La nostalgia de los Plómez
Una asociación no lucrativa, fundada por un grupo de amigos, mantiene viva la llama de la impresión tradicional
Tal vez porque el porvenir no es demasiado luminoso y porque los espejismos de la tecnología ya van dejando ver sus grietas, cada vez hay más gente que mira con misticismo las arcadias perdidas del pasado. El espíritu vintage está de moda. Lo que se fue para siempre, reverdece ahora.
El disco de vinilo es el icono más característico de este renacimiento nostálgico. Muchos expertos –o sabiondos– aseguran que la calidad del sonido de un microsurco es mucho más cálida y emotiva que la de un bit digital. Por esa razón científica o por alguna otra razón más quijotesca, las ventas de discos de vinilo no han dejado de crecer exuberantemente en los últimos años.
Regresan los sastres y aumenta el negocio de la camisería a medida. Los nuevos agricultores recuperan métodos ancestrales para purificar la calidad de los productos. Y a pesar del auge de Ikea, los ebanistas no conocen el desempleo.
Hace tres años, un grupo de amigos con ese espíritu vintage decidió fundar una asociación sin ánimo de lucro –La Familia Plómez– que mantuviera viva la llama de la impresión tradicional, esa que se hacía componiendo cada página letra a letra con tipos de plomo y golpeando luego las cajas entintadas contra el papel. El oficio de cajista, uno de los más románticos y aburridos que hayan existido nunca, consistía en ir formando las palabras, las frases, los párrafos mediante la alineación de esas diminutas piezas metálicas. Un trabajo microscópico y desesperante que, además, había que deshacer después de la impresión para volver a usar las letras en otras páginas.
Nos dedicamos a dar conferencias, cursos y talleres y a hacer solo trabajos que nos gustan y nos divierten”
Nicolás García, uno de los Plómez, nos enseña a la editora Belén Bermejo y a mí el local de la asociación, en el barrio madrileño de La Latina. Es un espacio que recrea el ambiente polvoriento y novelesco de las viejas imprentas.

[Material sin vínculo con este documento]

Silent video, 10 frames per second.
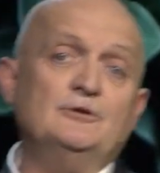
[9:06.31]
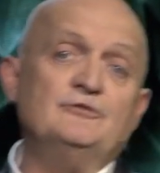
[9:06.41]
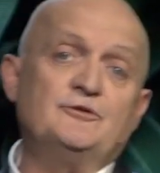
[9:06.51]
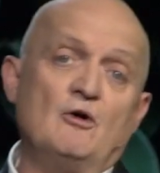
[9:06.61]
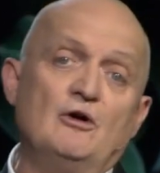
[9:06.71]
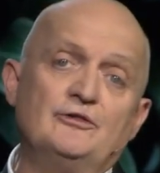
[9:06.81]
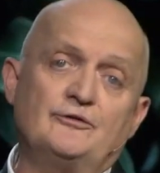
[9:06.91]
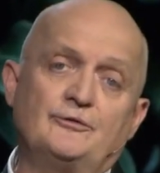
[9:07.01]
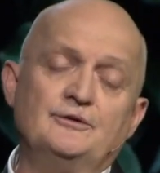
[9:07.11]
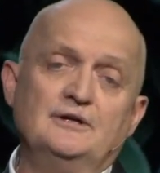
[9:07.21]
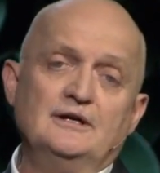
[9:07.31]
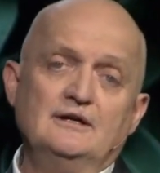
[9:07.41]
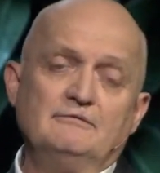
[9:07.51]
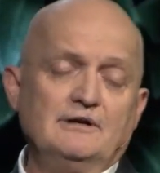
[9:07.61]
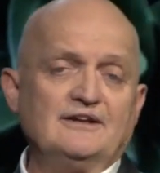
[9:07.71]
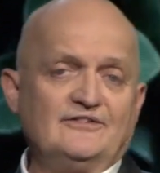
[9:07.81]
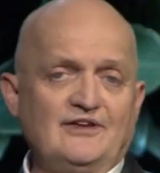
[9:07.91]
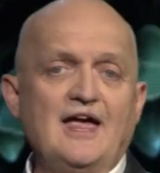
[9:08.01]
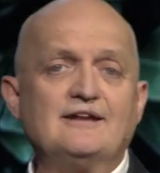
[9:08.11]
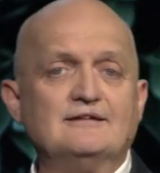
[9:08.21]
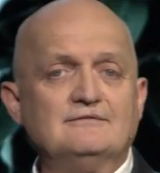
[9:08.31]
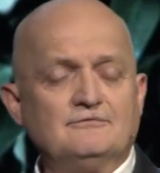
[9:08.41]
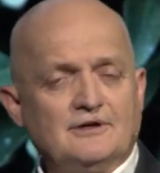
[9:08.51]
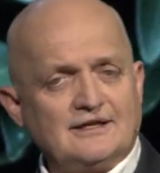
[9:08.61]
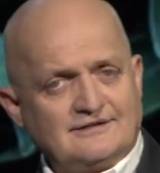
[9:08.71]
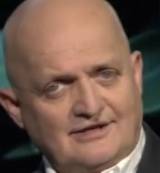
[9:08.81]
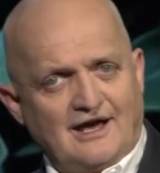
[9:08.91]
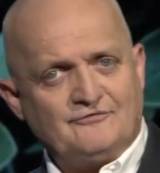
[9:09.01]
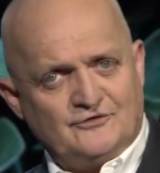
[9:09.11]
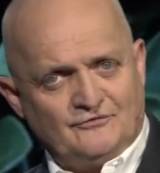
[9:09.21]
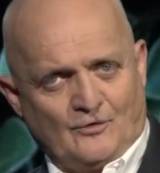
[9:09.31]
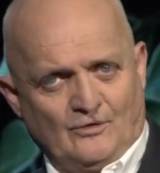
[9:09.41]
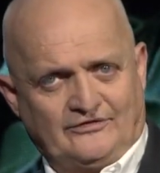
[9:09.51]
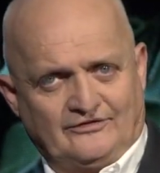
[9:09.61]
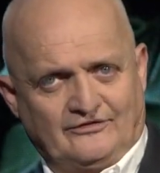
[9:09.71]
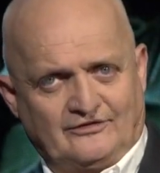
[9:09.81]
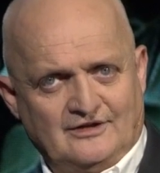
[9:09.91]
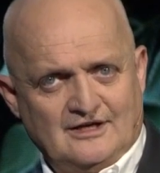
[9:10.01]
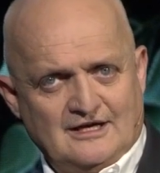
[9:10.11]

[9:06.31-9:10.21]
who've gone through really sad and really tough divorces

Las paredes están llenas de carteles, y el mobiliario, comprado casi en su totalidad por 12.000 euros a una imprenta que cerraba, está compuesto por cajones delgados en los que se amontonan las piezas de plomo. “Es el único sitio de los que yo conozco donde se puede todavía tocar una letra”, dice García. “Así nació todo, del amor por la letra, por la tipografía”.
Belén Bermejo, que se siente allí en la gloria, tocando y observando todo, es casi más papista que los Plómez: “Ya casi nadie sabe lo que significa tipos móviles, linotipia, moldes, etcétera. La propuesta de los Plómez no solo afecta a la impresión, sino a otros oficios unidos a ella, desde pendolistas o calígrafos hasta tipógrafos”.

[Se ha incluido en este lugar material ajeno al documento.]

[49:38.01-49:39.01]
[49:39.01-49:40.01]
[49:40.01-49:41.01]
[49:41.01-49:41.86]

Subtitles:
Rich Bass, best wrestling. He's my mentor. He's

Las máquinas, aparatosas y mecánicas, dejaron de usarse con la llegada del offset en los años ochenta. Nicolás nos hace una demostración con una de ellas y nos asusta un poco: no resultaba difícil perder una mano en el proceso de impresión si uno se descuidaba ligeramente. Los resultados, sin embargo, no solo huelen a tinta, sino a paraíso perdido. “En la edición de ahora yo echo de menos el buen papel, los volúmenes cosidos, los libros que resistían el paso del tiempo y el mimo por la tipografía. Todo lo que está aquí”, dice Belén.

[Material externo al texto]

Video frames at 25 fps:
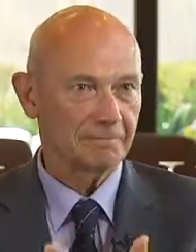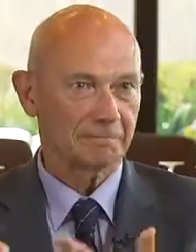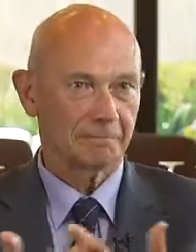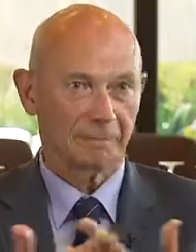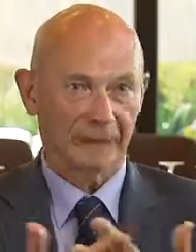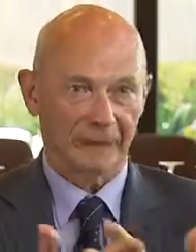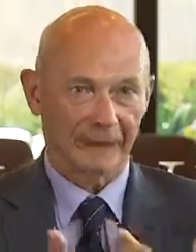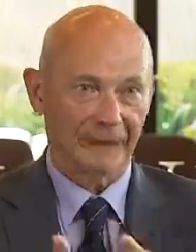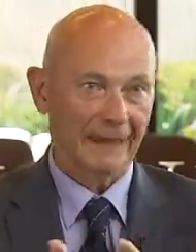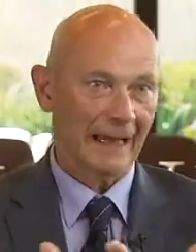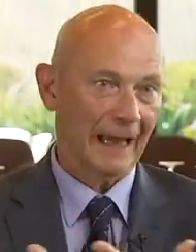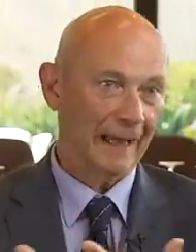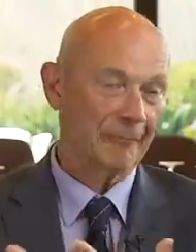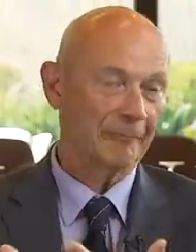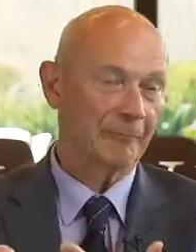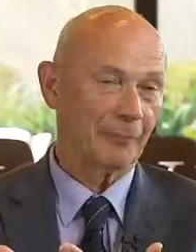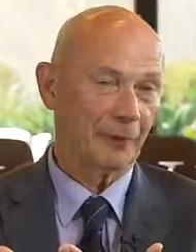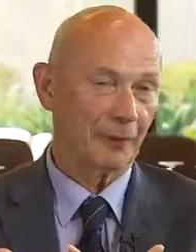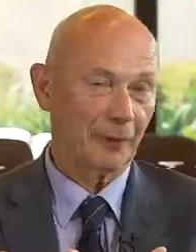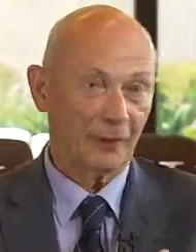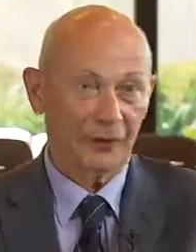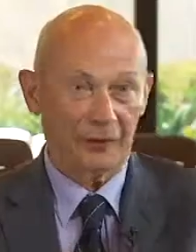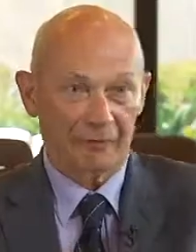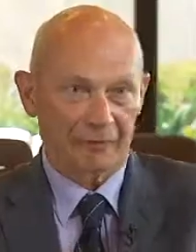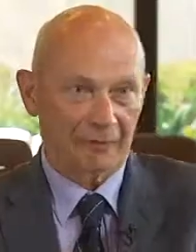being
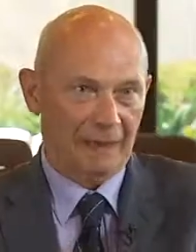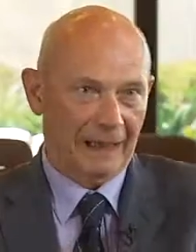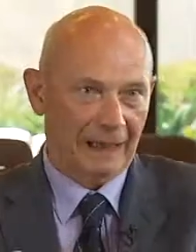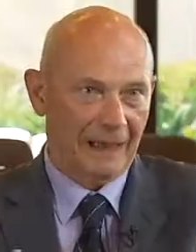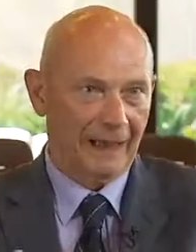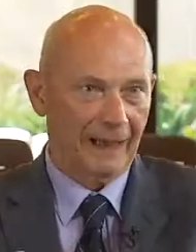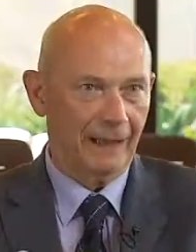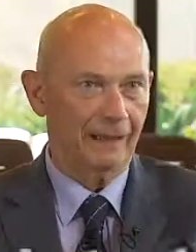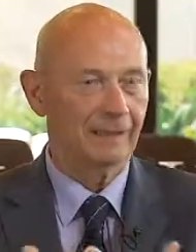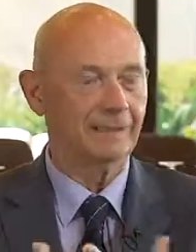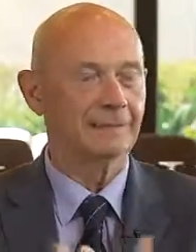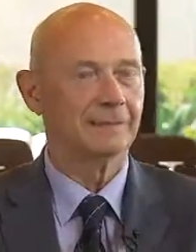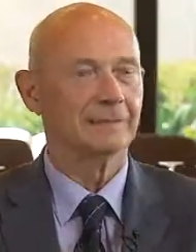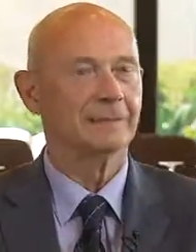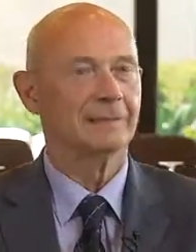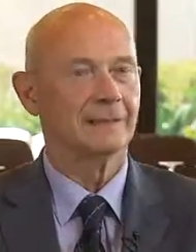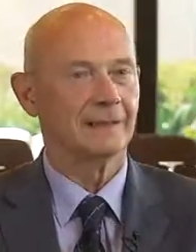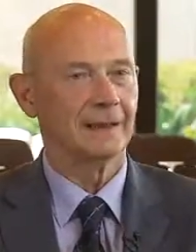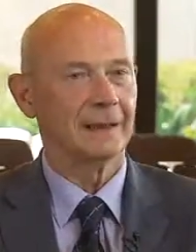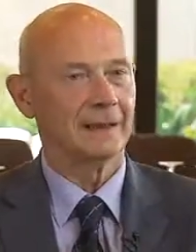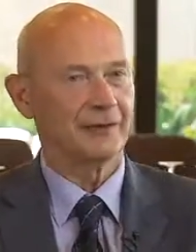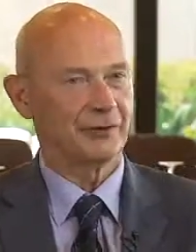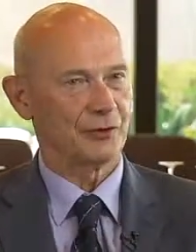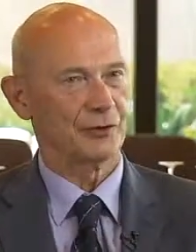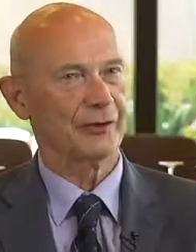hampered by
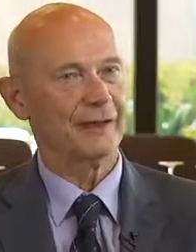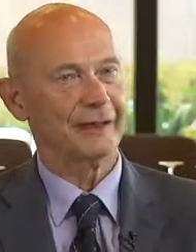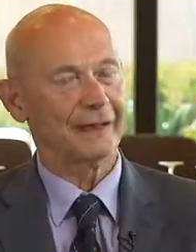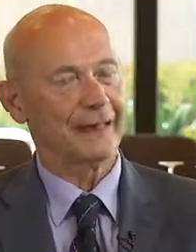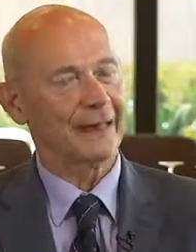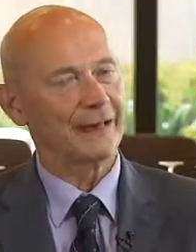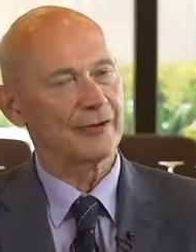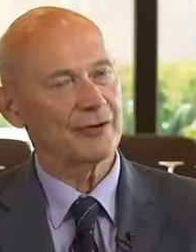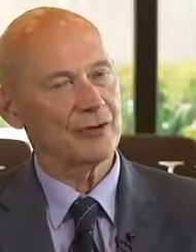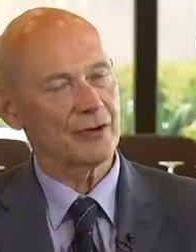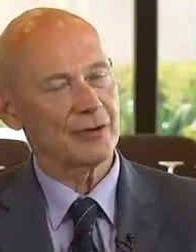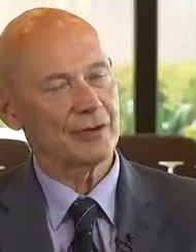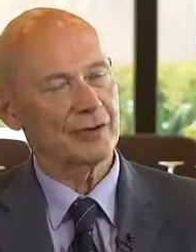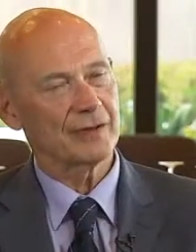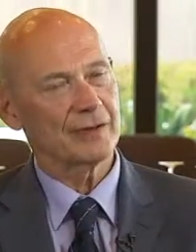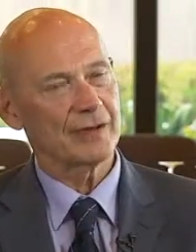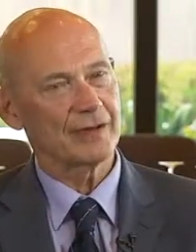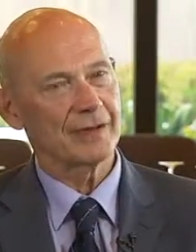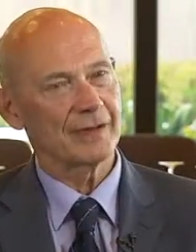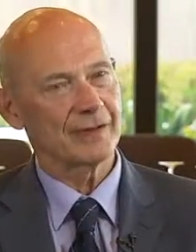adjudications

Nicolás asegura que no se ha hecho más sabio con los Plómez, pero que las satisfacciones que le da esa familia son inacabables. “Nos dedicamos a dar conferencias, cursos y talleres y a hacer solo trabajos que nos gustan y nos divierten”. Le pido que escoja uno de esos trabajos y duda mucho. Al final menciona cuatro, entre ellos uno con mucha repercusión en las redes sociales que reproduce limpiamente una frase anónima: “Cuando mueres no sabes que estás muerto, no sufres, pero es duro para el resto. Lo mismo pasa cuando eres imbécil”.